I see these things as ways of staying in the flow when you are working. Adam savage is great at this optimization of his workspace to make it more of an extension of himself instead of some external bulky thing that is awkward to use. Every time you are working on something and get taken out of the flow of it, you should write it down, and find a way to fix that process (organize your tools better, organize your stuff so you aren't off searching for things all day... etc)

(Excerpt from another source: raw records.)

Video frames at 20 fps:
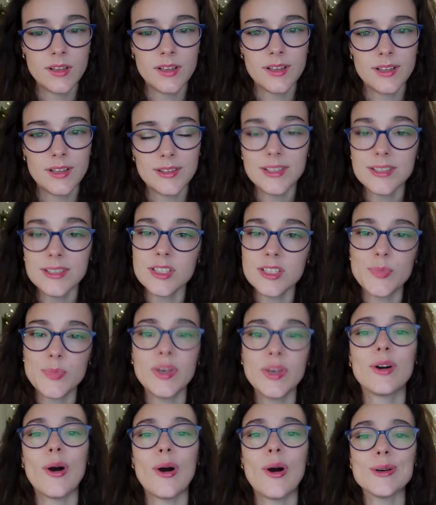This is
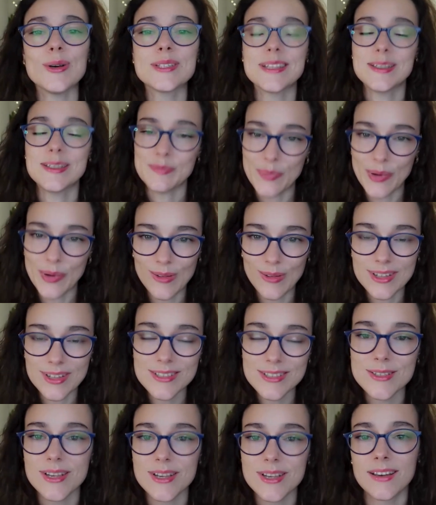because in Polish,
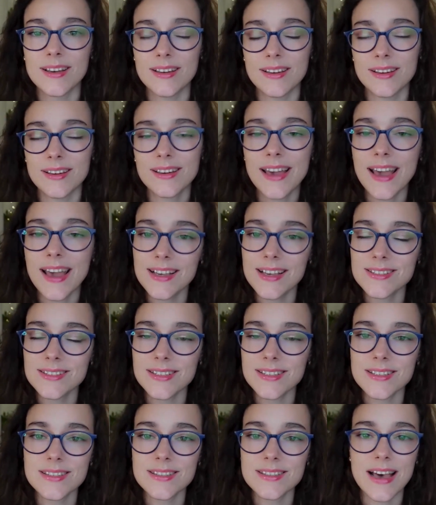cases
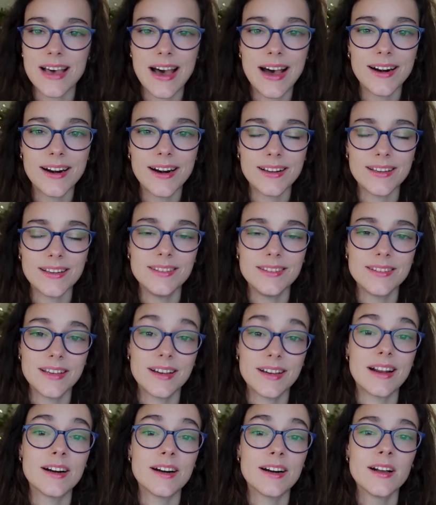are integral
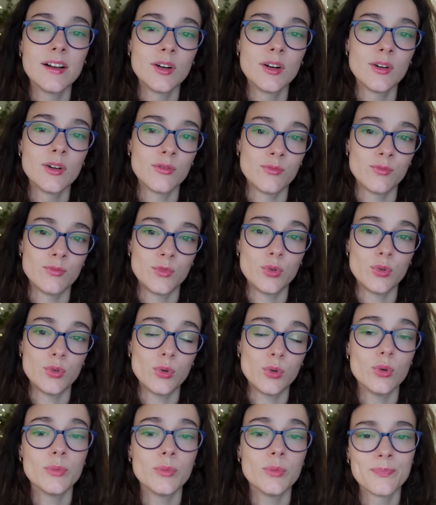
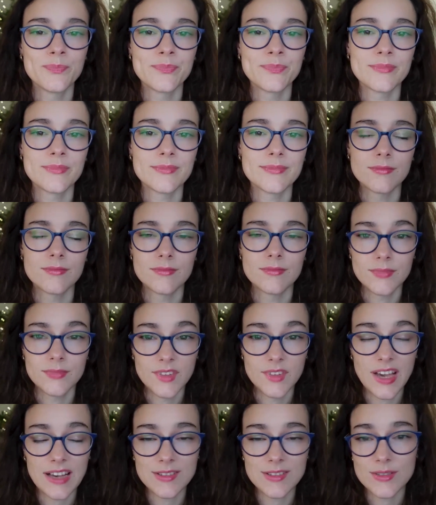to
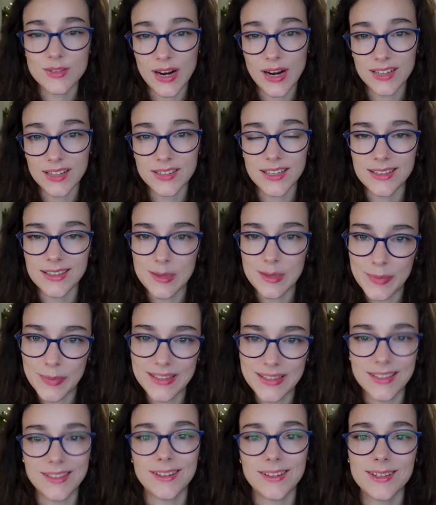constructing the meaning.
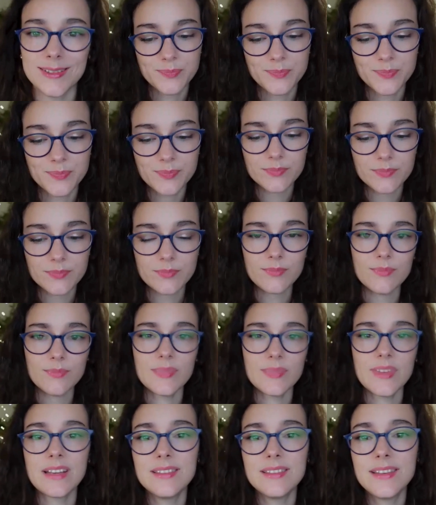
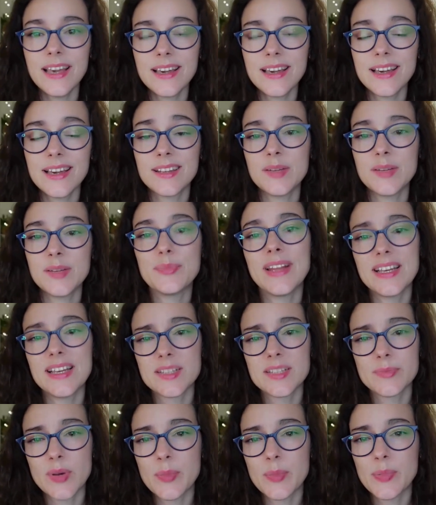They can replace
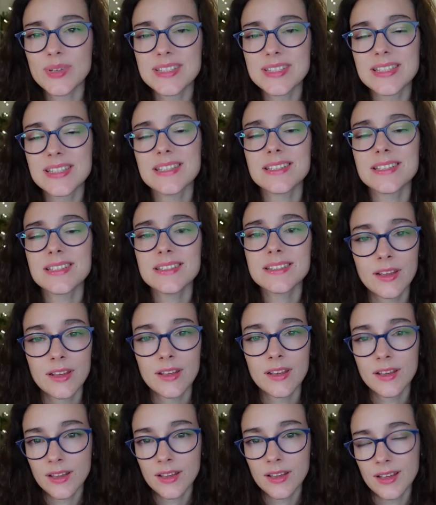prepositions,
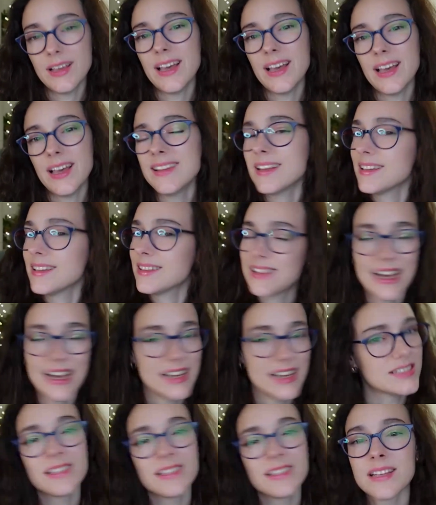and it
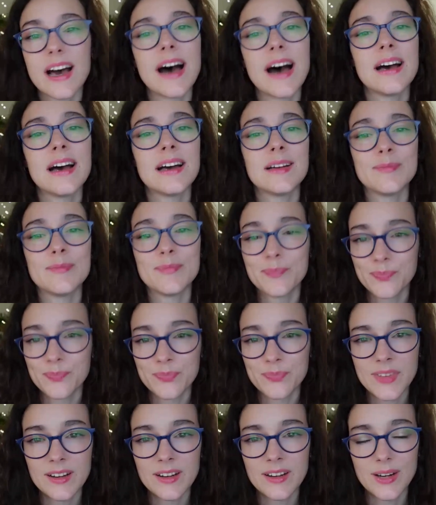doesn't
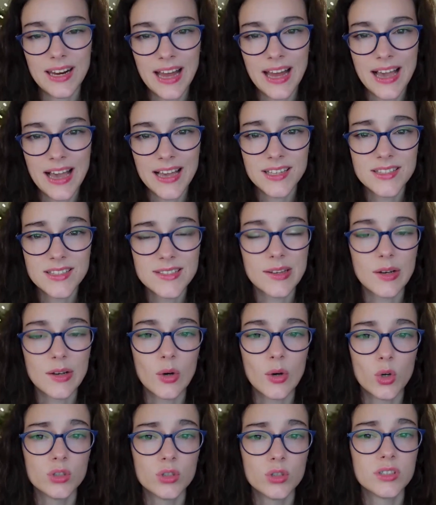relies
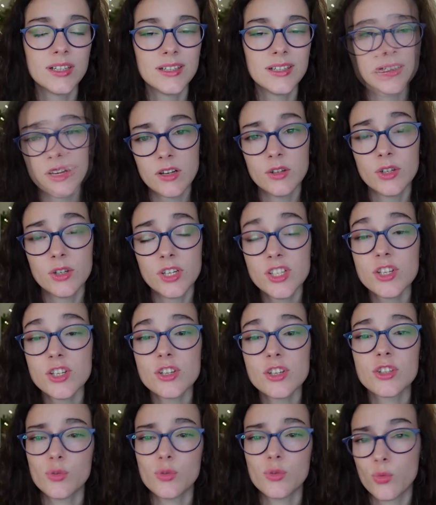on rigid
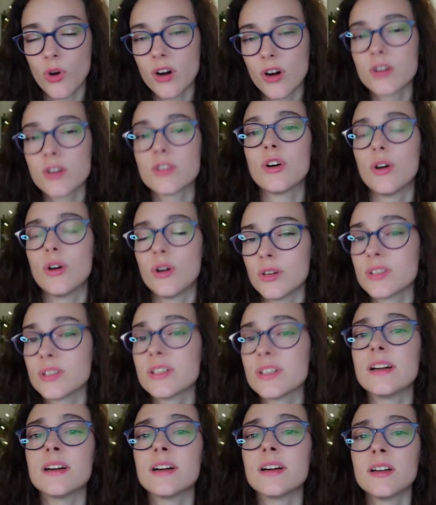word order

My entire organizational strategy, every second of sweeping and straightening I do at the end of each day, is about keeping up the momentum of my making. When I step into the shop each morning, the state of the shop will influence what happens in there. If the shop is messy, and I have to start the day just putting everything away, that has a small but appreciable effect upon my momentum. It starts me off the blocks with shoes made of lead. -- Adam Savage
Another example is the blogging software I wrote for this site. When I find that I don't want to capture something because I'm to lazy to do some process, I work to automate that process; for example getting screen shots from the clipboard into a markdown link I can use. I added a function I could call that does all of that for me and then places the markdown to use the image in my clipboard.
It’s fifteen or twenty minutes at the end of one day, in exchange for a fully productive six or eight or ten hours the following day. -- Adam Savage
Having a clean workspace you can just start working on is another way to get into the flow to start with; instead of spending the time cleaning your workspace, or procrastinating cleaning your workspace, you just jump into working.